Just after taking the oath of office earlier this year, President Donald Trump vowed to overhaul America’s trade system, promising that under his policies, “the American dream will soon be back and thriving like never before.”
His plan: to tear down America’s decades-old network of trade deals and return domestic manufacturing to levels not seen since the 1950s.
Nearly three months later, we can see how poorly that’s working out so far. After Trump imposed a 10% worldwide baseline tariff and a whopping 145% cumulative tariff on imports from China, the stock market sank, other countries retaliated, our trade partners began looking for leadership elsewhere and Trump was forced to back down, while claiming this was the plan all along.
Through the tumult of the last week, one thing has become clear. The global economy is here to stay, with or without us.

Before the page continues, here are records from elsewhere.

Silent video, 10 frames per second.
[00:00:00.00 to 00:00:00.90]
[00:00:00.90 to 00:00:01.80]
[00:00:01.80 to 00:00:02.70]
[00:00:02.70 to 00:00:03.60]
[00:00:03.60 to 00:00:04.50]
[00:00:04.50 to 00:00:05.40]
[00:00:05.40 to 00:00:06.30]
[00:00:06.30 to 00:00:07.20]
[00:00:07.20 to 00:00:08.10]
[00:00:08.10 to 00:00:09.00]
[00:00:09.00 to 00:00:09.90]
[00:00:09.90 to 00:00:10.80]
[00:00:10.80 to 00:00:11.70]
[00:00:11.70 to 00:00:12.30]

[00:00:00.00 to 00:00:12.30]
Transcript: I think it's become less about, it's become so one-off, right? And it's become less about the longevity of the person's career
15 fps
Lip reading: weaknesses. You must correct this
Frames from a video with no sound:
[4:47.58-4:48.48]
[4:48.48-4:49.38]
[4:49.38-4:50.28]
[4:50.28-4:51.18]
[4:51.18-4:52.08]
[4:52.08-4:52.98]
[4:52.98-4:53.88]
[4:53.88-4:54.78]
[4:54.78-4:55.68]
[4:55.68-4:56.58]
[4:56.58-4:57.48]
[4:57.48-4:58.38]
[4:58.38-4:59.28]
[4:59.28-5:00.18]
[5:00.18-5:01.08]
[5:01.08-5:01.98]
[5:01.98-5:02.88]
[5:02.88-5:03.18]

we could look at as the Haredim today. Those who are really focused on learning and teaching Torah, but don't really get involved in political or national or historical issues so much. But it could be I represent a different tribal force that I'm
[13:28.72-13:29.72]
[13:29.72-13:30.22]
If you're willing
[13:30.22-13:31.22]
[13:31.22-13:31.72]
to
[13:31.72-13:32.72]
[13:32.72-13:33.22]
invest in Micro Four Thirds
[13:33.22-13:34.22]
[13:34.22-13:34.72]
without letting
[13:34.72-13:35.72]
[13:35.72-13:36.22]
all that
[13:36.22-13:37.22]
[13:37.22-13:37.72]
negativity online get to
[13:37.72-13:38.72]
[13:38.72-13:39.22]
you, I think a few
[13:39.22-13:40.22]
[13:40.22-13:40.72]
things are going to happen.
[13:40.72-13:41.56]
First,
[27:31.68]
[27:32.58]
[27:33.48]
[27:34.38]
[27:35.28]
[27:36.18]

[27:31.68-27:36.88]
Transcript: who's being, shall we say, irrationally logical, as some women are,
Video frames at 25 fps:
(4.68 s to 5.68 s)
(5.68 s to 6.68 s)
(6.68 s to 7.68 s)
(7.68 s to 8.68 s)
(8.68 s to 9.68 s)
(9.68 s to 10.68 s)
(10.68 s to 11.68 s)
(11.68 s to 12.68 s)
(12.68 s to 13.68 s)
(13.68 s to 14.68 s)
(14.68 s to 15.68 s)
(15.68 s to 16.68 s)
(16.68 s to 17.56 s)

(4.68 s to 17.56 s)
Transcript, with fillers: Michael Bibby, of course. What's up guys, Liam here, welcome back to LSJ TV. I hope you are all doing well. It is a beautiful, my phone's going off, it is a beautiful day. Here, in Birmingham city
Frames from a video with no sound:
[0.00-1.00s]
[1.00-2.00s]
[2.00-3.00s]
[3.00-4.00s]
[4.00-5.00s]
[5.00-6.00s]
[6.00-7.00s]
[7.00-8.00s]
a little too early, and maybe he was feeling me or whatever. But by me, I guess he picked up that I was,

For years, Trump has treated global trade as a zero-sum game and sold his supporters a pipe dream of gleaming American factories. But the domestic manufacturing heyday that Trump keeps promising to restore is just as obsolete as the coal reliance he’s trying to revive and just as outdated as the gilded ’80s aesthetic of his properties.
It’s taken just over a week for other countries to begin making plans for a global trade system in which the United States is a supporting cast member.
The full impact of Trump’s economic policy has yet to be felt, but it’s taken just over a week for other countries, including our allies, to begin making plans for a global trade system in which the United States is a supporting cast member.
Reports broke this week that our allies Japan and South Korea are pursuing trade talks with our mutual rival, China. This is a far cry from 2022, when the Biden administration established the Indo-Pacific Economic Framework — a coalition of more than a dozen countries in the region specifically designed to strengthen trade and supply chain resiliency while reducing Beijing’s influence in the region, all with the United States leading the way.
Canadian Prime Minister Mark Carney pledged a $5 billion trade diversification initiative to reduce our biggest trading partner’s reliance on the United States. Carney has also said Canadians would have to “fundamentally reimagine our economy” in the face of Trump’s trade war.
Even with Trump issuing a slapdash 90-day pause on these tariffs in the face of crumbling markets, his constant waffling on the issue and the lack of clarity surrounding his endgame risk making the U.S. too volatile to be seen as a reliable partner.
Disrupting our national influence and making Americans’ lives harder is bad enough, but Trump’s tariff tantrum is playing with political fire, too.